• AIM OF THE TASK:
Quote, word for word, the line containing "[0:38.61-0:39.61]" and all lines that follow it to the end of the records, with no pictures.

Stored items
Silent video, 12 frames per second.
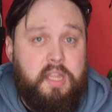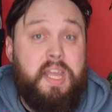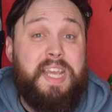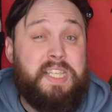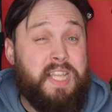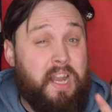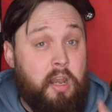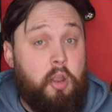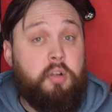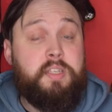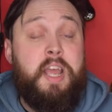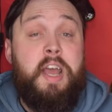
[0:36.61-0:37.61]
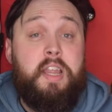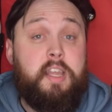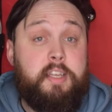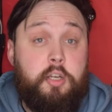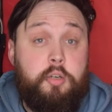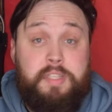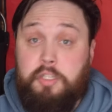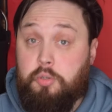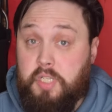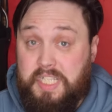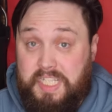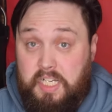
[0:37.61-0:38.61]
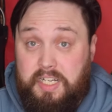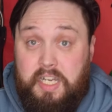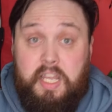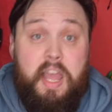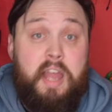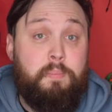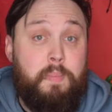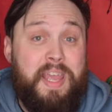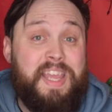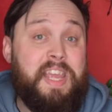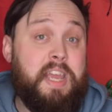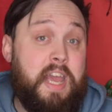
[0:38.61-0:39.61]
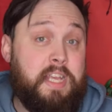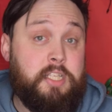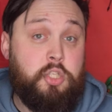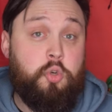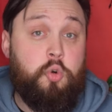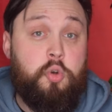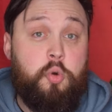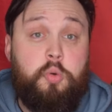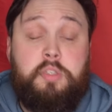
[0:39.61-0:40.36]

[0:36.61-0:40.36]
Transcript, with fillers: There is a lot that goes into designing and making a snorkel.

• RESULT:
[0:38.61-0:39.61]
[0:39.61-0:40.36]

[0:36.61-0:40.36]
Transcript, with fillers: There is a lot that goes into designing and making a snorkel.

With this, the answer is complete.